Several studies have demonstrated that bilirubin can play a role in wound contracture, healing, and collagen deposition.1-3 Bilirubin’s antioxidant and anti-inflammatory properties can reduce oxidative stress and inflammation at the site of injury, promoting healing.2 One study demonstrated that rats treated with bilirubin had accelerated wound closure, thus highlighting bilirubin’s role in angiogenesis and collagen deposition at the wound site.4 Another study involving rats showed that granulation tissue from wound sites treated with bilirubin expressed upregulated anti-inflammatory and downregulated pro-inflammatory markers, thus suggesting that bilirubin can play a significant role in wound healing.5

These studies support the conclusion of bilirubin deposition in the sublingual granulation tissue following frenotomy and may further suggest that this bilirubin enrichment aided healing. Understanding the role of bilirubin in wound healing has essential implications for physicians caring for newborns who have undergone frenotomy or other surgical procedures. One potential benefit is preventing unnecessary consultations, referrals, or procedures. Yellow-orange granulation tissue at the frenotomy site can be concerning to both parents and medical professionals, potentially leading to unnecessary interventions if the granulation tissue is misinterpreted as an infection or congenital abnormality. It can also induce undue anxiety and stress for families if further interventions are pursued. Understanding the process and benefits of bilirubin deposition can equip physicians to reassure families that the wound is progressing as expected.

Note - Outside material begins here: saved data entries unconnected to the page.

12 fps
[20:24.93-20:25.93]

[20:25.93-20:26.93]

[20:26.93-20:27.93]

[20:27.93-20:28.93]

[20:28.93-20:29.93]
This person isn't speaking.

In conclusion, recognizing the role of bilirubin in wound healing is crucial for physicians caring for newborns who have undergone frenotomy or other surgical procedures. By understanding the potential benefits of bilirubin in wound healing, physicians can better reassure parents, prevent unnecessary consultations or procedures, and optimize wound care to promote healing.

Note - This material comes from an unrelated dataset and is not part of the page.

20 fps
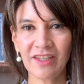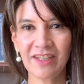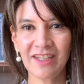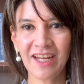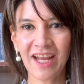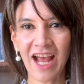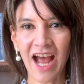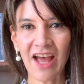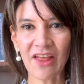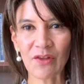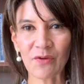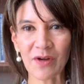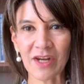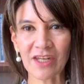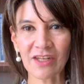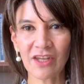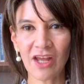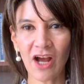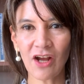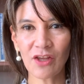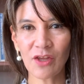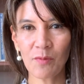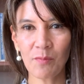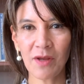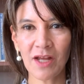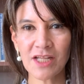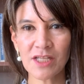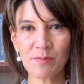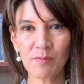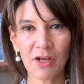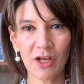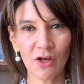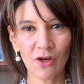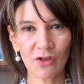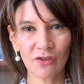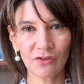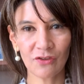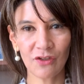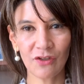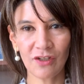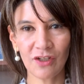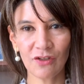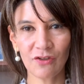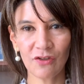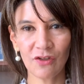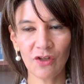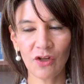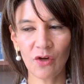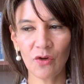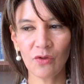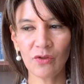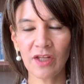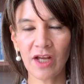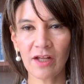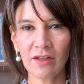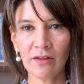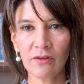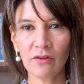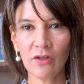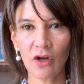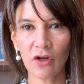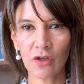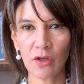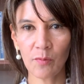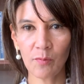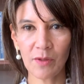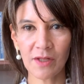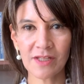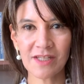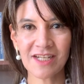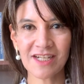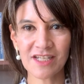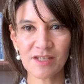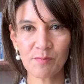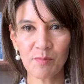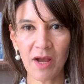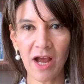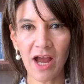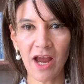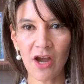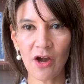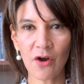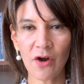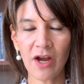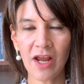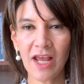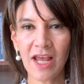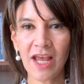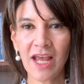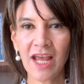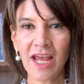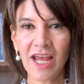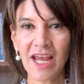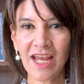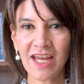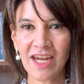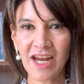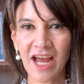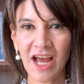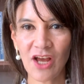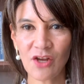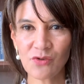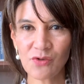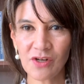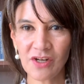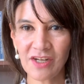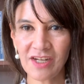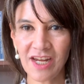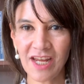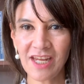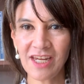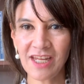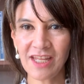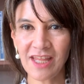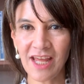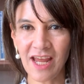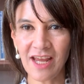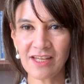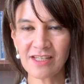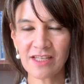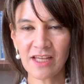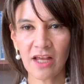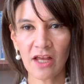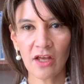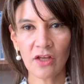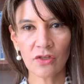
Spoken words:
gathering documents, because you need to know that documents expire in 180 days.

  1. Adin CA. Bilirubin as a therapeutic molecule: challenges and opportunities. Antioxidants (Basel). 2021;10 (10):1536.
  2. Yao Q, Chen R, Ganapathy V, Kou L. Therapeutic application and construction of bilirubin incorporated nanoparticles. J Control Release. 2020;328:407-424.
  3. Jansen T, Hortmann M, Oelze M, et al. Conversion of biliverdin to bilirubin by biliverdin reductase contributes to endothelial cell protection by heme oxygenase-1-evidence for direct and indirect antioxidant actions of bilirubin. J Mol Cell Cardiol. 2010;49(2):186-95.
  4. Ram M, Singh V, Kumawat S, et al. Bilirubin modulated cytokines, growth factors, and angiogenesis to improve the cutaneous wound healing process in diabetic rats. Int Immunopharmacol. 2016;30:137-149.
  5. Ahanger AA, Leo MD, Gopal A, Kant V, Tandan SK, Kumar D. Pro-healing effects of bilirubin in open excision wound model in rats. International Wound Journal. 2014;13 (3):398-402.